About this task:
Print each line below verbatim, skipping every picture.

(Collected data)

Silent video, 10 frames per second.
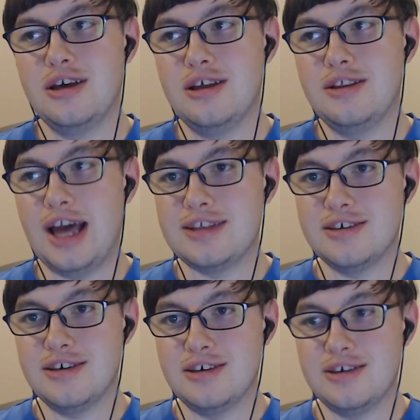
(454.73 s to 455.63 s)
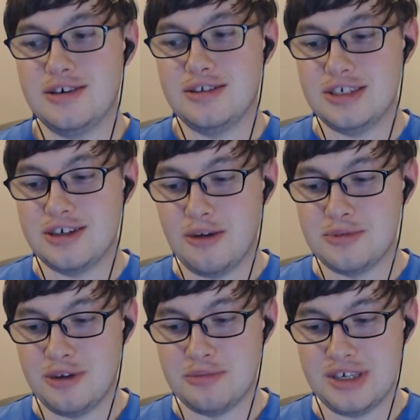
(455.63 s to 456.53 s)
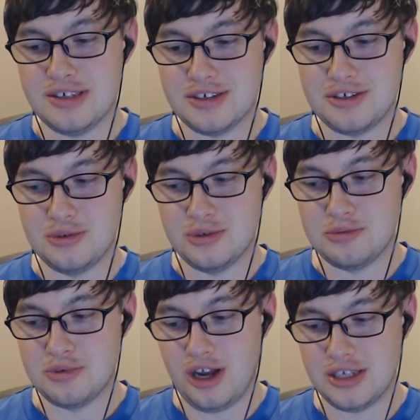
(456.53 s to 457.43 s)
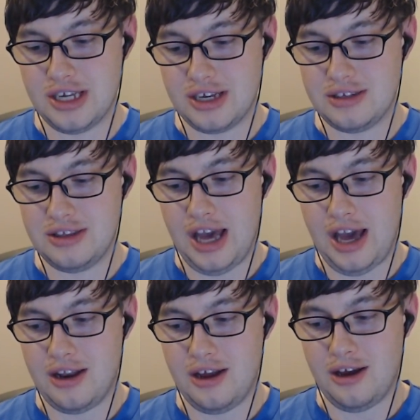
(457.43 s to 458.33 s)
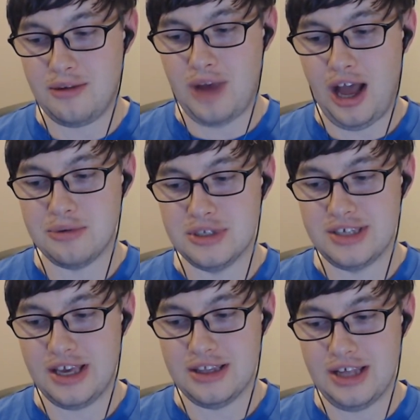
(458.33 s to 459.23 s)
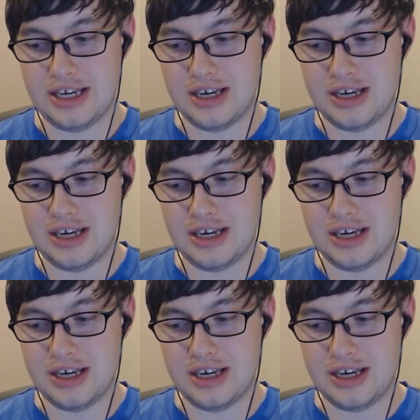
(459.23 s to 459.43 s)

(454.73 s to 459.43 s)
That's a decomp.me is a huge project that I would say like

Result below:
Silent video, 10 frames per second.
(454.73 s to 455.63 s)
(455.63 s to 456.53 s)
(456.53 s to 457.43 s)
(457.43 s to 458.33 s)
(458.33 s to 459.23 s)
(459.23 s to 459.43 s)

(454.73 s to 459.43 s)
That's a decomp.me is a huge project that I would say like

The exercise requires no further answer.